Skeletal malformations and variations

There were no test substance-related effects on fetal skeletal morphology. Skeletal malformations were observed in 3(3) fetuses (litters) in both the control and 1000 mg/kg group. At 1000 mg/kg, two fetuses had a vertebral anomaly with associated rib anomaly. The anomaly in one fetus was located in the thoracic and lumbar vertebral column region and in one fetus in the cervical and thoracic region. Also at 1000 mg/kg, one fetus which was noted with a small upper jaw and cleft lip and cleft palate externally, had fused nasal bones and fused mandibles. The malformations observed in the control group were malpositioned metatarsal in one fetus, supernumerary metatarsal in one fetus and sternoschisis in one fetus. The mean litter incidence of ossified cervical centrum no. 1 was significantly decreased at 1000 mg/kg (23.2% per litter) compared to the control group value (36.0% per litter). Other skeletal developmental variations observed more than once in the test substance-treated groups were 14th rudimentary ribs, 7th cervical rudimentary ribs, unossified sternebra nos. 5 and 6, slightly to moderately malaligned sternebrae, reduced ossification of the skull, bent ribs, reduced ossification of vertebral centra, caudal shift of pelvic girdle and 14th full ribs.

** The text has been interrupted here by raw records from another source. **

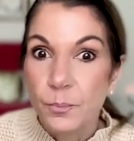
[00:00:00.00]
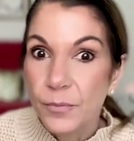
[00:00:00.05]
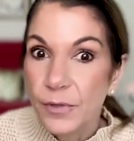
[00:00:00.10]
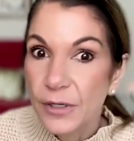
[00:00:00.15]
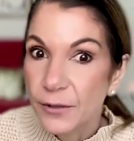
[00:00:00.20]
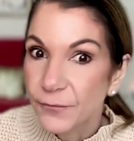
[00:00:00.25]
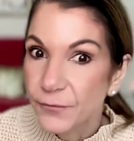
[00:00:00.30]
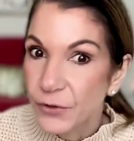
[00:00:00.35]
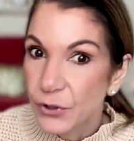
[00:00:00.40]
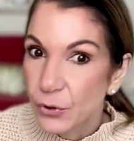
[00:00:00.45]

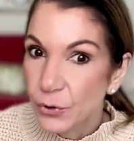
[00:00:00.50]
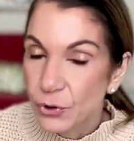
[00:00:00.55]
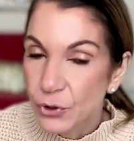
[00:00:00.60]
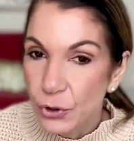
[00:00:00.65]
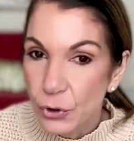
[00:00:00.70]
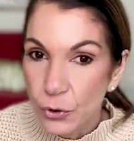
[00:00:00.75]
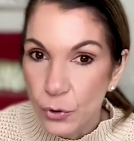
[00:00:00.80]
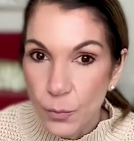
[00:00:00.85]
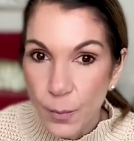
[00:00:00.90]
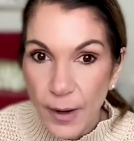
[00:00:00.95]
if you
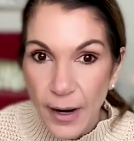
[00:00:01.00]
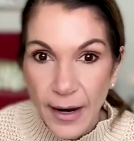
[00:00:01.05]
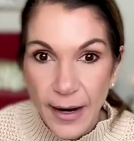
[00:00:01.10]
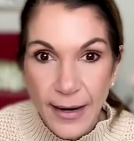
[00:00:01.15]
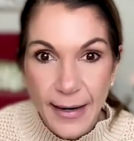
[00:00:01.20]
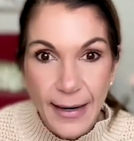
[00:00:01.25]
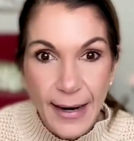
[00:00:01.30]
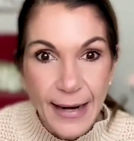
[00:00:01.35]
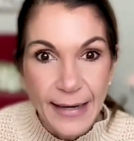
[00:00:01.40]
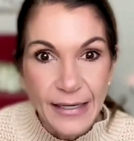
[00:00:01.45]
do
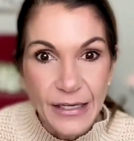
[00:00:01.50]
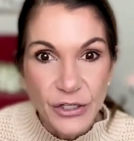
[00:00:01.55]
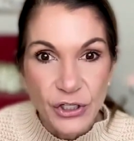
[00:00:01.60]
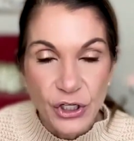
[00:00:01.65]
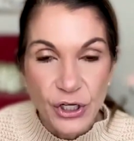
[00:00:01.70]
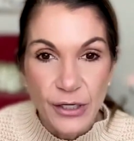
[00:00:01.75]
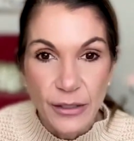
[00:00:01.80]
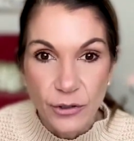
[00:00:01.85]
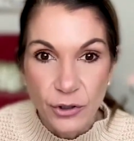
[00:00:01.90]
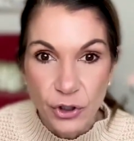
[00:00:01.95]
by any
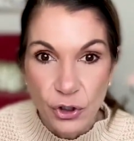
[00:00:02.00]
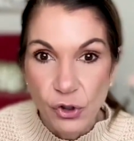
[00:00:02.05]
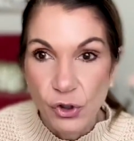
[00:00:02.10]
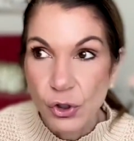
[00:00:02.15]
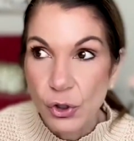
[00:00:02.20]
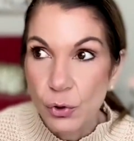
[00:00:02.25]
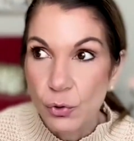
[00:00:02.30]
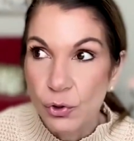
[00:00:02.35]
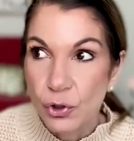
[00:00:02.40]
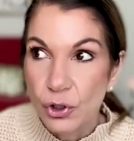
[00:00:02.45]
chance
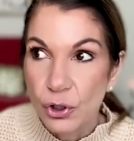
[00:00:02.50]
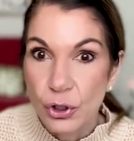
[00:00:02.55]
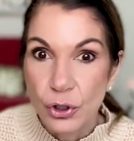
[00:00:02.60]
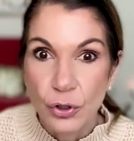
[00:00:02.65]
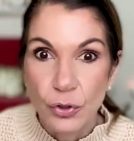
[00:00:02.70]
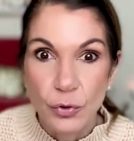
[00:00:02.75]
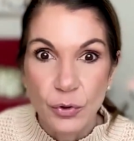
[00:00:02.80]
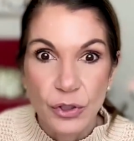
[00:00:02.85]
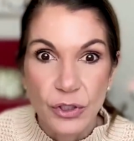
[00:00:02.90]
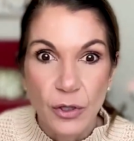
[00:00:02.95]
choose to
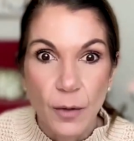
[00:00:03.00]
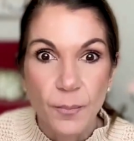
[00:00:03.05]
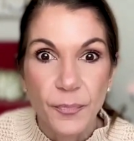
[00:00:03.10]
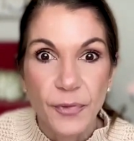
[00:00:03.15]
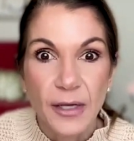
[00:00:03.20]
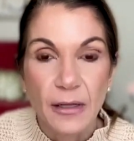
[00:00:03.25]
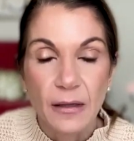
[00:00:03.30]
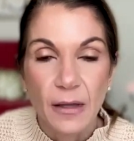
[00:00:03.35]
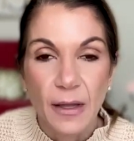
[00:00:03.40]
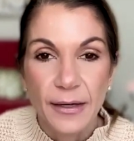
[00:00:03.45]
use
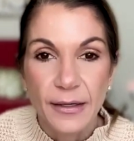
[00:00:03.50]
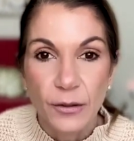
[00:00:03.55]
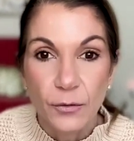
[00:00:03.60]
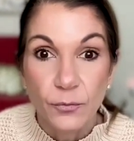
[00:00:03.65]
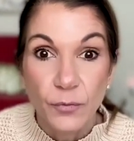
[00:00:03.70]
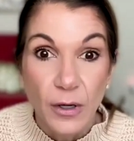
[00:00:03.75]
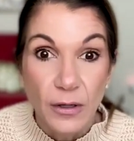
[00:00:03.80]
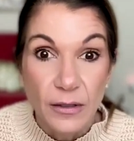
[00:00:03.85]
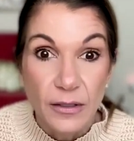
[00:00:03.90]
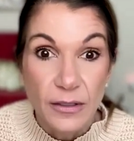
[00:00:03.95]
something like a
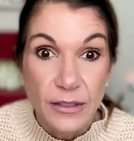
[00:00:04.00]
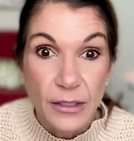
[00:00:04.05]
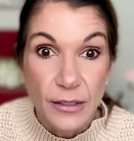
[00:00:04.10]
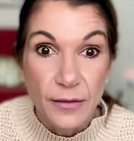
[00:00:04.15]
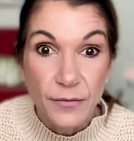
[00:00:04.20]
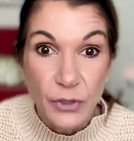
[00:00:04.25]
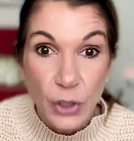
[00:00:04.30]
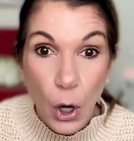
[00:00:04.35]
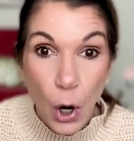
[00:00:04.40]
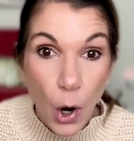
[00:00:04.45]

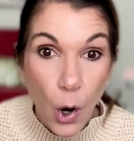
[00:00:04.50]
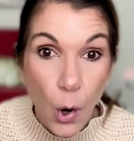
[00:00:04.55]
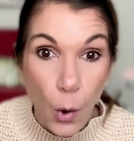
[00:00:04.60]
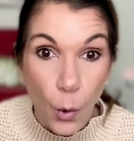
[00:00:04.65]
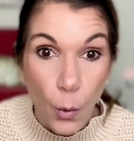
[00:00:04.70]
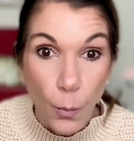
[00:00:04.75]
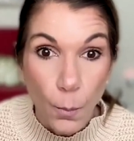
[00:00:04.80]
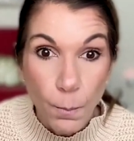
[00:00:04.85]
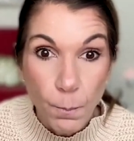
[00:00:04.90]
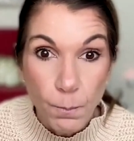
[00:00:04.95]
relative's
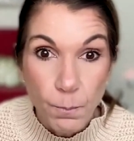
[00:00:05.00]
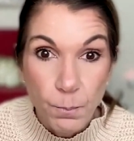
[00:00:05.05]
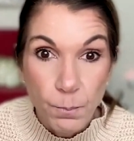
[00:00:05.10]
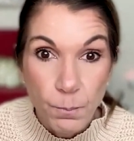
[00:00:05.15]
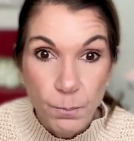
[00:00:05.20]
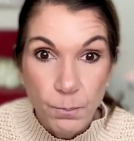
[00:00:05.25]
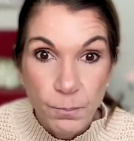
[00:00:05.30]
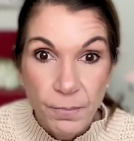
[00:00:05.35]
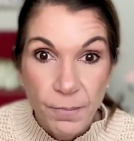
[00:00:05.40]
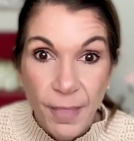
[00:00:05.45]
home,
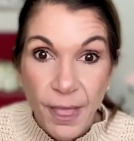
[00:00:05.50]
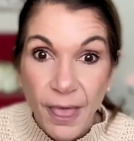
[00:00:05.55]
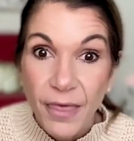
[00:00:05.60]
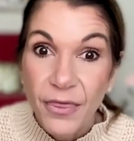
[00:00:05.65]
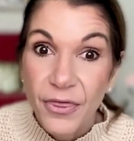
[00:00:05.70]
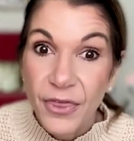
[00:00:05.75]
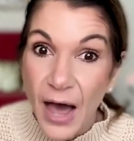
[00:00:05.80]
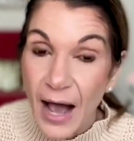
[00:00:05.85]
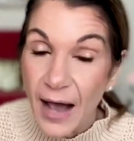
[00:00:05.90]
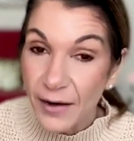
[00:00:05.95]

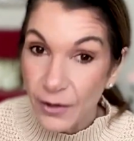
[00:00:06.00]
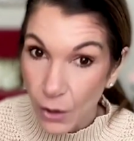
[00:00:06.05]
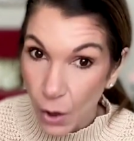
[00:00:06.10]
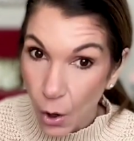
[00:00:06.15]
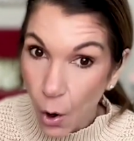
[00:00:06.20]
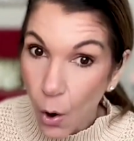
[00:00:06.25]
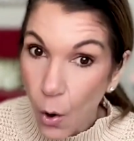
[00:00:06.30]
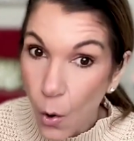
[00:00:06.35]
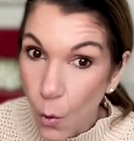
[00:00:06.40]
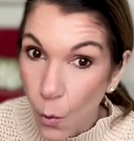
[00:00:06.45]
that
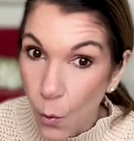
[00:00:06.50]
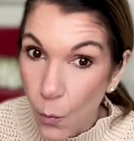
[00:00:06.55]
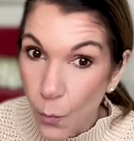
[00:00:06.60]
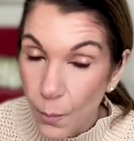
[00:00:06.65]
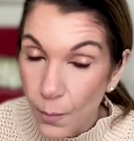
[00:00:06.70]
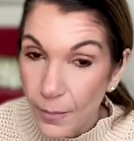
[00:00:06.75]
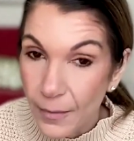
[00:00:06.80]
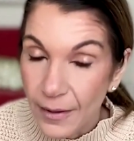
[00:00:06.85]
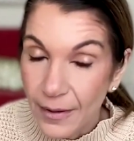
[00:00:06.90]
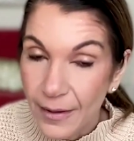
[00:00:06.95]

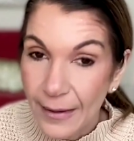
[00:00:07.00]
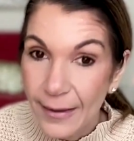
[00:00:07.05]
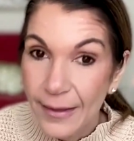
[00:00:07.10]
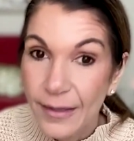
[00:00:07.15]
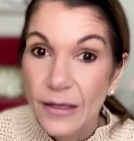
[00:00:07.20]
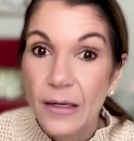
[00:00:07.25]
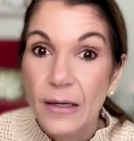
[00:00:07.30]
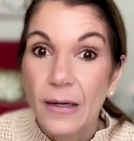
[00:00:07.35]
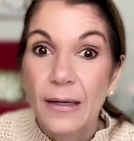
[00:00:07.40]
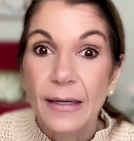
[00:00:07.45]
home,
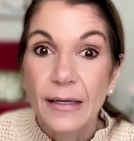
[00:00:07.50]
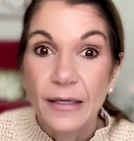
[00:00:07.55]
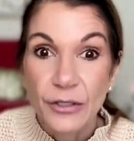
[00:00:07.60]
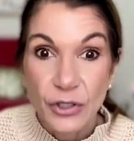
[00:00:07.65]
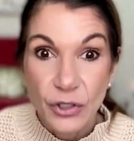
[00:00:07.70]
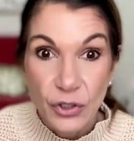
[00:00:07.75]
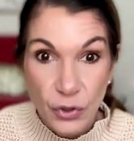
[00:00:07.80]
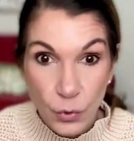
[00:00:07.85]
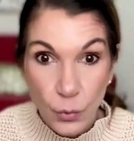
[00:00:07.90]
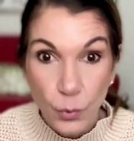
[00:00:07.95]

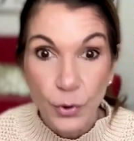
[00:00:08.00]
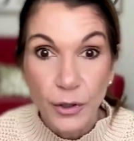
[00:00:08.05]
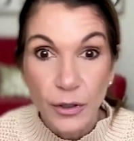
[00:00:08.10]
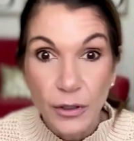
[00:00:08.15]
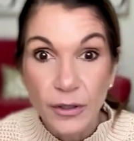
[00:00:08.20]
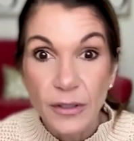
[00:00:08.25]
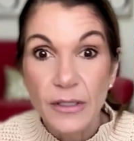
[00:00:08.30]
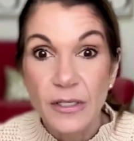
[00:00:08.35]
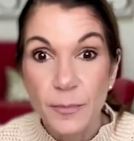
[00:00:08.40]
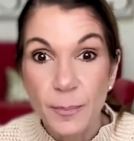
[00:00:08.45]

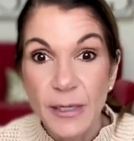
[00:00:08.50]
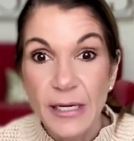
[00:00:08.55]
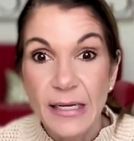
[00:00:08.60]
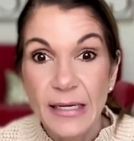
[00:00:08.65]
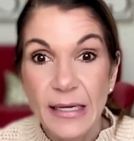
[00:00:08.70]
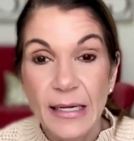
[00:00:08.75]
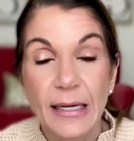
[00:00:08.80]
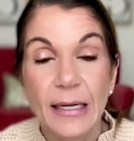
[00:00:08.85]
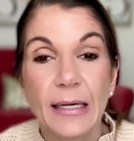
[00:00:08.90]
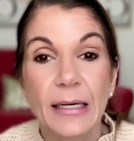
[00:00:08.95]
historically
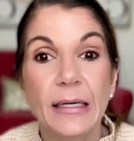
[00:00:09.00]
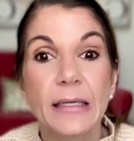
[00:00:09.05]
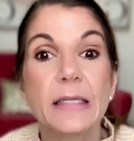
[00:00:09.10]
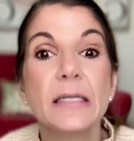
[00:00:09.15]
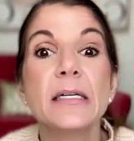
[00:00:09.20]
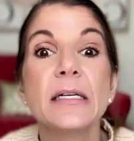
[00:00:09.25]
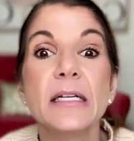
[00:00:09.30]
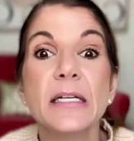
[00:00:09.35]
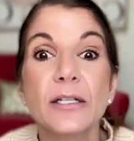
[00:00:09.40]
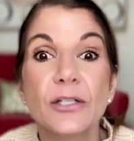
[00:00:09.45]
speaking,
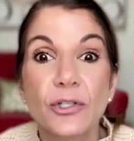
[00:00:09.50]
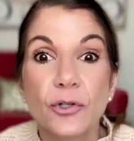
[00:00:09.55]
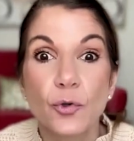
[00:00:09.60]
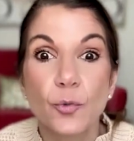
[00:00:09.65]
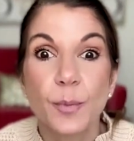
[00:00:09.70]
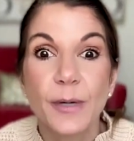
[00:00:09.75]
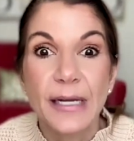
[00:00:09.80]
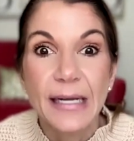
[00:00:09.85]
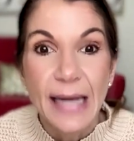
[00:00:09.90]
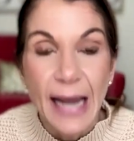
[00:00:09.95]
needs to
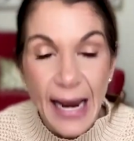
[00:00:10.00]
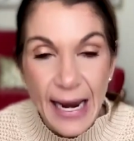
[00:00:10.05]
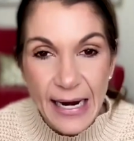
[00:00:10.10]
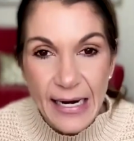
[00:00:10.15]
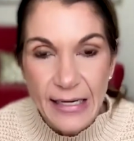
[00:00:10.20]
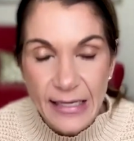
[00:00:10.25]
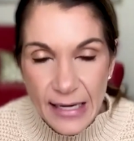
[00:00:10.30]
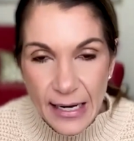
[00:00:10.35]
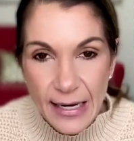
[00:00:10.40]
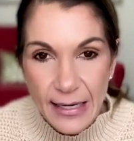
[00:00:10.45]
be
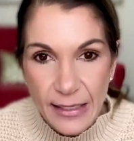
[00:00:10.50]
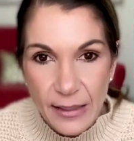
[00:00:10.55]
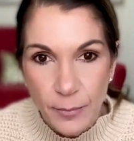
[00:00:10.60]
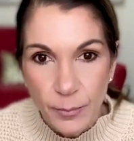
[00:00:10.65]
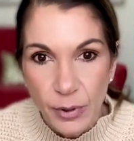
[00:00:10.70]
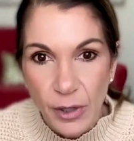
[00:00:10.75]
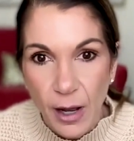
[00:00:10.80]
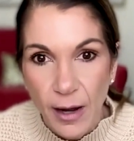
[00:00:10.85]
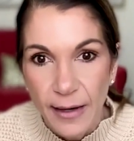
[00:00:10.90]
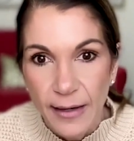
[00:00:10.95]
ADA
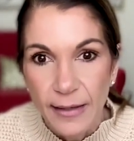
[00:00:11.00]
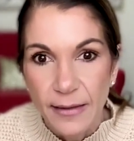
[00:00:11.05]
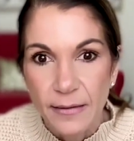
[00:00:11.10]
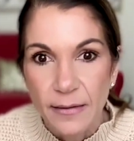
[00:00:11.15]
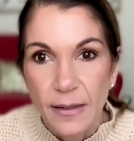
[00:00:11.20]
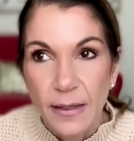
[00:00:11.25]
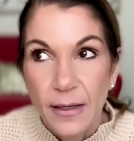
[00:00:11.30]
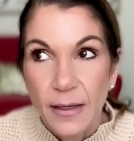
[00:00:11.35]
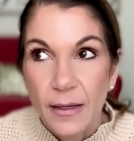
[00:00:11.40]
compliant.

Applicant's summary and conclusion

Conclusions:
In conclusion, based on the results in this prenatal developmental toxicity study the maternal and developmental No Observed Effect Level (NOEL) for PC-2011-350 was established as being at least 1000 mg/kg body weight/day.
Executive summary:

In a developmental toxicity study according to OECD guideline 414, the testsubstance was administered to 22 female Crl:WI(Han) rats/dose by gavage at dose levels of 0, 100, 3000 and 1000 mg/kg bw/day from days 6 to 19 post-coitum.

There were no maternal treatment-related effects in mortality, clinical signs, body weight, food consumption, or cesarean parameters observed in the 100, 300 and 1000 mg/kg/day groups. The maternal NOEL is at least 1000 mg/kg bw/day, based on no effects up to the limit dose.

There were no treatment-related effects in developmental parameters observed in the 100, 300 and 1000 mg/kg/day groups. The developmental NOEL is at least 1000 mg/kg bw/day, based on no effects up to the limit dose.